Ce titre signifie que ma passion se porte sur la France. On peut aimer un objet sans qu'il nous aveugle. J'assume parfaitement ma passion pour l'histoire de France, mais je préconise une méthode dépassionnée, objective, capable de prendre suffisamment de distance. A la lecture de ce livre, beaucoup m'ont dit - y compris ceux qui ne partagent pas mon approche - que j'ai mené un travail très serein.
Faut-il aimer la France pour en bien écrire l'histoire ?

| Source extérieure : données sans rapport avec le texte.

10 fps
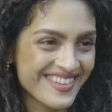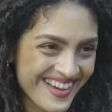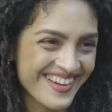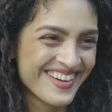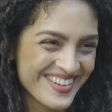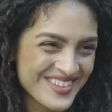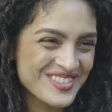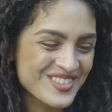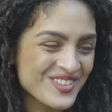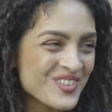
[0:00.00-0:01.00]
Yeah.
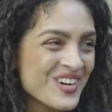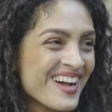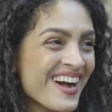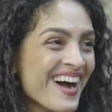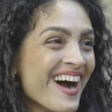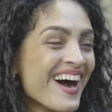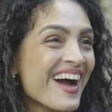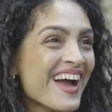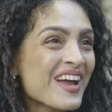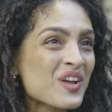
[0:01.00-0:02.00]
So
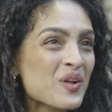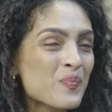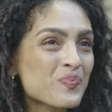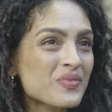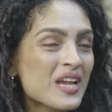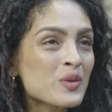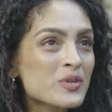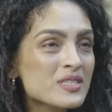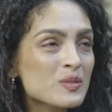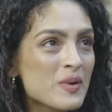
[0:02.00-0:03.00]
it
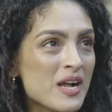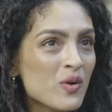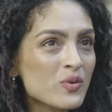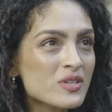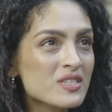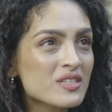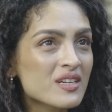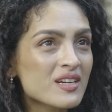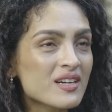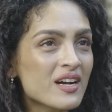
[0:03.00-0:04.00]
was about,
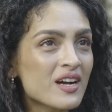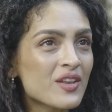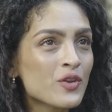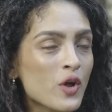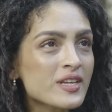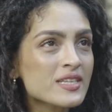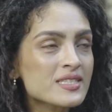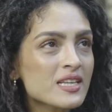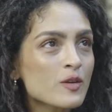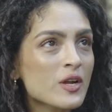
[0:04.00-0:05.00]
not
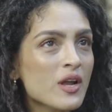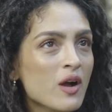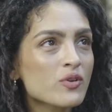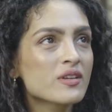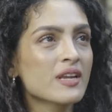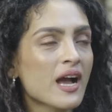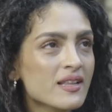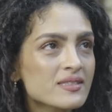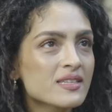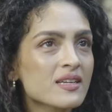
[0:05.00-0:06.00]
necessarily about how
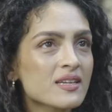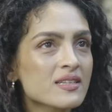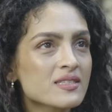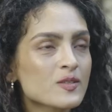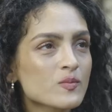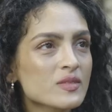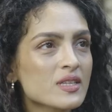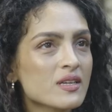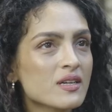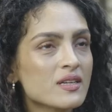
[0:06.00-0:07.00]
dancing is.
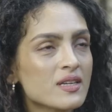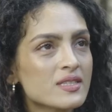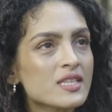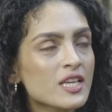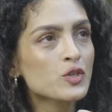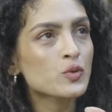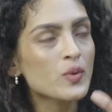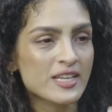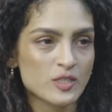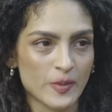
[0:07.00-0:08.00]
See, there are
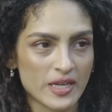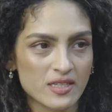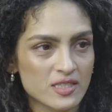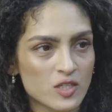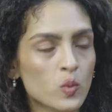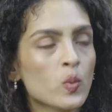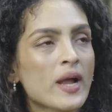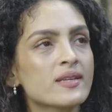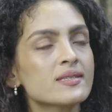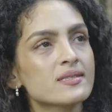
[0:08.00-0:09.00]
two aspects.
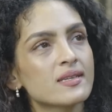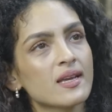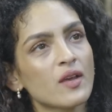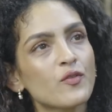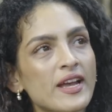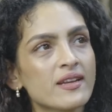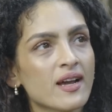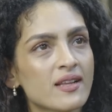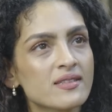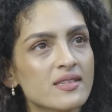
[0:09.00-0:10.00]
One is, if I
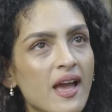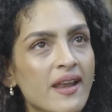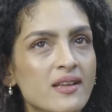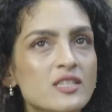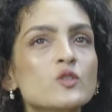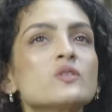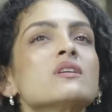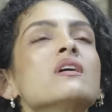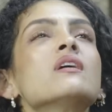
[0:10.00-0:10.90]
dance and I just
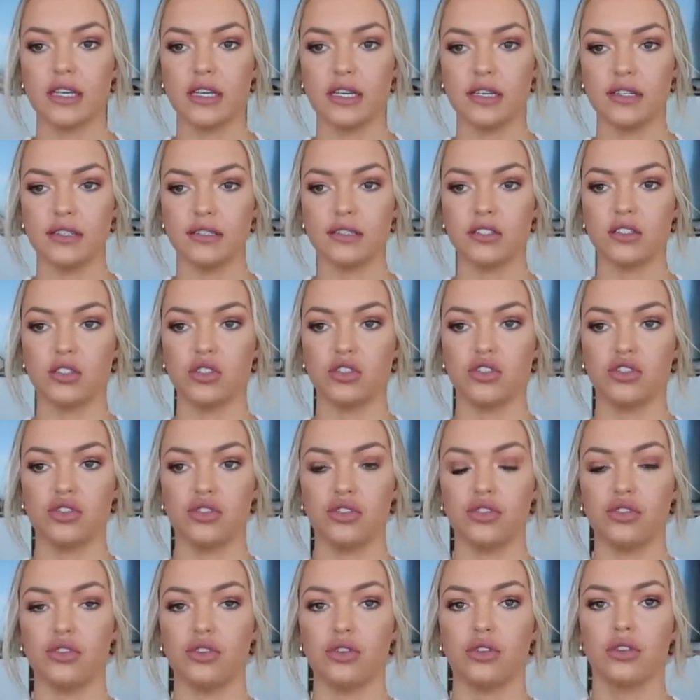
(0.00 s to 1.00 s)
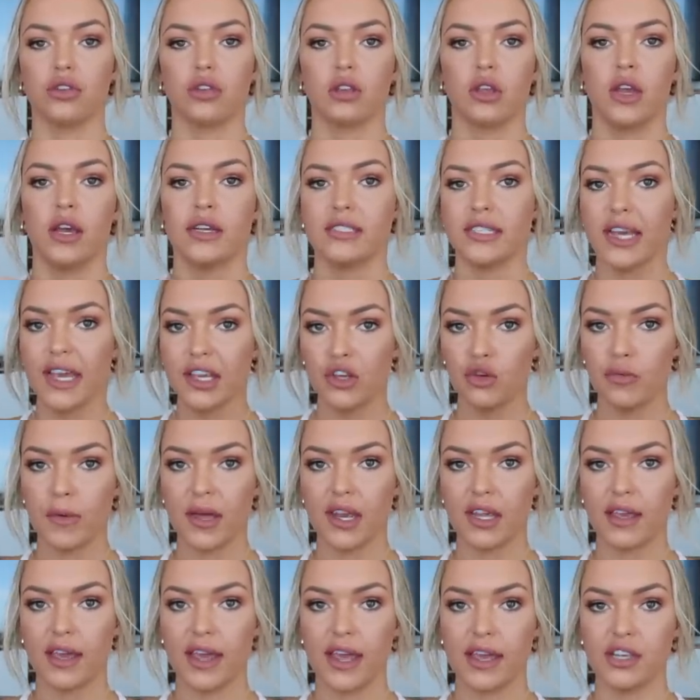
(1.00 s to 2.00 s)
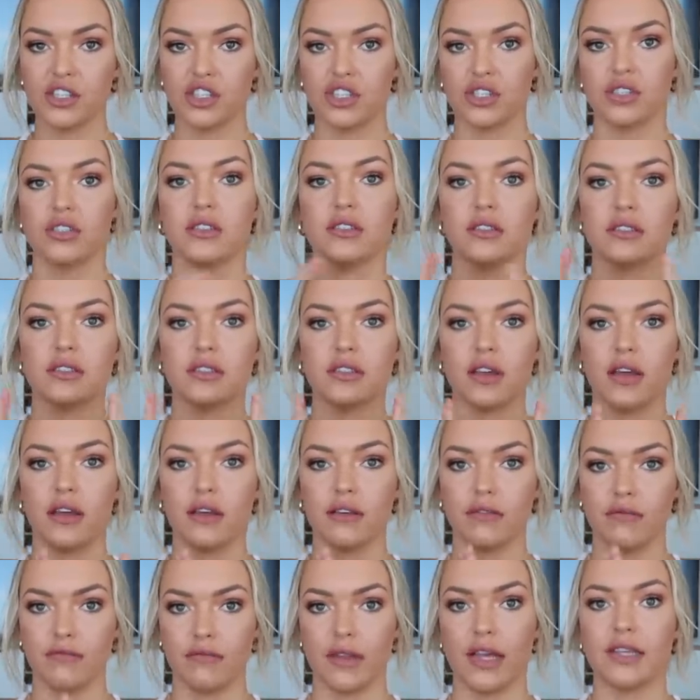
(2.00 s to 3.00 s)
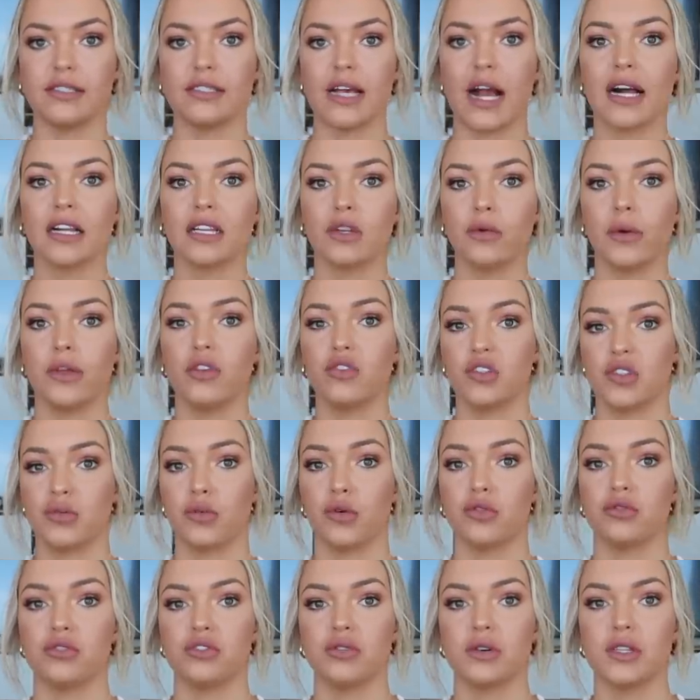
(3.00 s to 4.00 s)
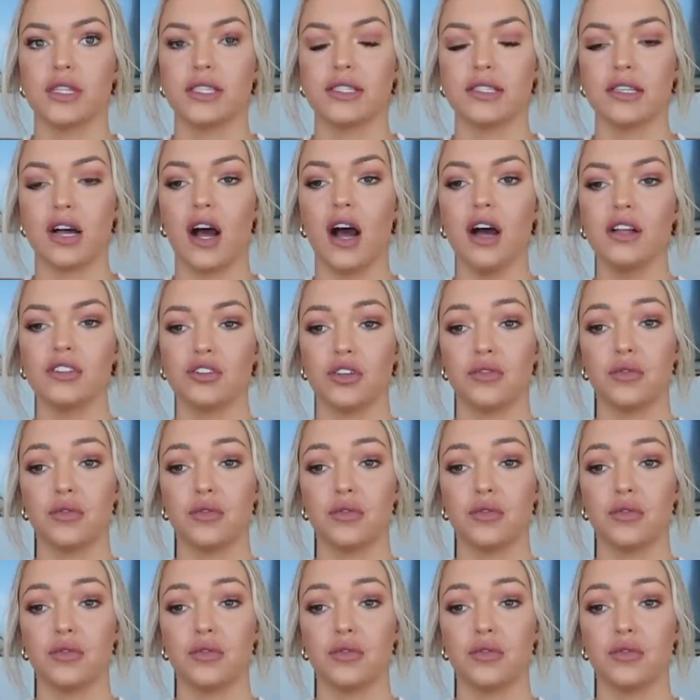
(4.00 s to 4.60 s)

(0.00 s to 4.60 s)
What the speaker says: is to take your medications exactly when you're supposed to at the start.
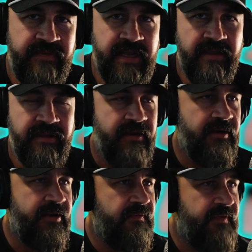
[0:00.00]
down there
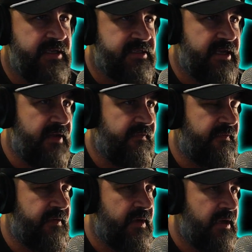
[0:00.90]
are UV
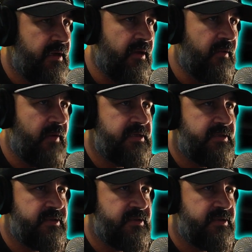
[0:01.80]
safe. Otherwise you'll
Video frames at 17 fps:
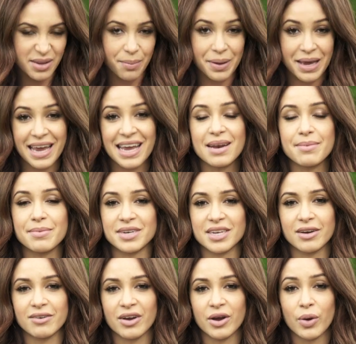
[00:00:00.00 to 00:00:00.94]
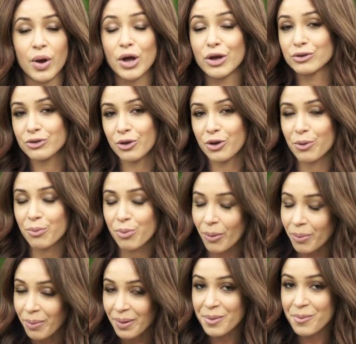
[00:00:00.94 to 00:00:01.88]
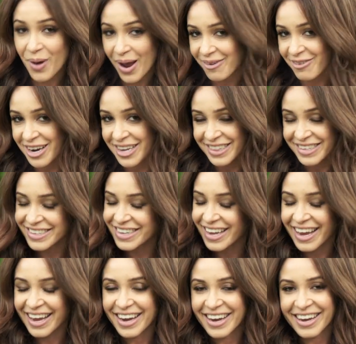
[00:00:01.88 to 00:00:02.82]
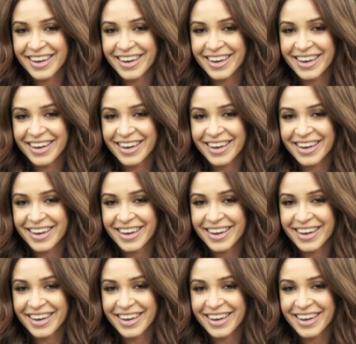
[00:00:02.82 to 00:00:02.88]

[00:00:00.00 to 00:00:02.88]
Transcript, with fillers: is a bikini material, so you could probably wear it in the sea.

Non bien sûr. Nombreux sont ceux qui écrivent sur la France sans l'aimer pour autant. Pour ma part, je pars sans a priori négatif sur l'histoire du pays, sans volonté de repentance ou de démolir le passé. Des pages noires dans l'histoire de France, il y en a, mais cette histoire de France ne s'y réduit pas. J'ai voulu montrer tout ce que la France avait apporté de grand au monde et à elle-même.
Vous accordez une large proportion de votre livre à l'histoire contemporaine, au détriment par exemple du Moyen-Âge. Pourquoi ?
Plus on se rapproche dans le temps et plus les débats sont nombreux. Les périodes anciennes sont certes fondamentales, mais elles sont moins l'objet de désaccords. Parler des Mérovingiens suscite moins de controverses que d'évoquer Vichy par exemple. J'assume donc cette disproportion puisque ce livre entend participer au débat. J'ajoute que l'accumulation de savoirs sur la période moderne et contemporaine permet d'en parler avec plus de pertinence.
Quels sont les historiens que vous considérez comme des maîtres ?
Je n'ai pas essayé de me positionner par rapport ou dans le prolongement de tel ou tel. Peu d'auteurs se sont attelés à ce type d'écriture linéaire de l'histoire de France. Je citerais néanmoins Jacques Bainville qui a fait preuve d'un art de la synthèse sans pareil dans son Histoire de France paru en 1924, qui fut un immense succès. Mais son point de vue - il était notamment obsédé par la relation franco-allemande - est désormais un peu daté.
Comment expliquez-vous le succès de l'histoire dite "populaire", des émissions audiovisuelles au best-sellers comme celui, récent, de Lorànt Deutsch ?
Les gens que je rencontre, le courrier que je reçois, indiquent qu'il existe une très forte attente d'une histoire normative, qui redonne toute sa place à la chronologie et aux hommes. L'histoire désincarnée, d'où les dates sont absentes, a désemparé beaucoup de passionnés d'histoire. Qu'on s'en félicite ou qu'on le déplore, le roman national n'est pas mort. Le succès, par exemple, de "L'histoire de France pour les nuls" (First) en est un indice parmi d'autres.
Vous avez-aussi fait le choix de raconter une histoire "de France", cantonnée au frontière du Royaume, de l'Empire et de la République. Pourquoi ?
Là encore, les gens ont envie qu'on leur parle de la France. Même si c'est pour évoquer Vercingétorix, dont l'histoire est antérieure à la naissance de la France stricto sensu. Les Français ont besoin de réenracinement, d'avoir des repères. En témoigne par exemple les ventes remarquables de rééditions de manuels d'autrefois. L'histoire est un lien fondamental entre les Français, une arme de choix contre les communautarismes.
S'il vous fallait retenir trois personnages pour incarner l'histoire de France, quel serait votre choix ?
Jeanne d'Arc, pour le miracle que représente cette jeune fille qui, en restaurant le roi, va mettre fin à la guerre de Cent Ans. Henri IV, figure de l'unité nationale, roi populaire, réconciliateur de deux France. Napoléon, qu'on l'aime ou non, pour l'immense œuvre administrative et juridique qu'il nous a léguée.
Trois lieux ?
Le mont Saint-Michel, splendeur du Moyen-Âge et symbole de la fidélité au royaume de France pendant la guerre de Cent Ans. Versailles, signe du génie et du rayonnement de la monarchie, symbole de la vocation universelle de la culture française. Verdun, enfin, l'holocauste français, la grande épreuve, le sacrifice, et le lieu par excellence du patriotisme.
Trois dates ?
496 : date du baptême de Clovis, rappel de la matrice chrétienne de la France et début de l'aventure dynastique. 1789, le début de la Révolution, un tournant dont on ne peut faire l'économie en dépit de ses zones d'ombre. 1945, enfin, et la Libération : brisée et humiliée, la France montre néanmoins sa capacité à se libérer.
Jean Sévillia, Histoire passionnée de la France, Perrin, 555 p.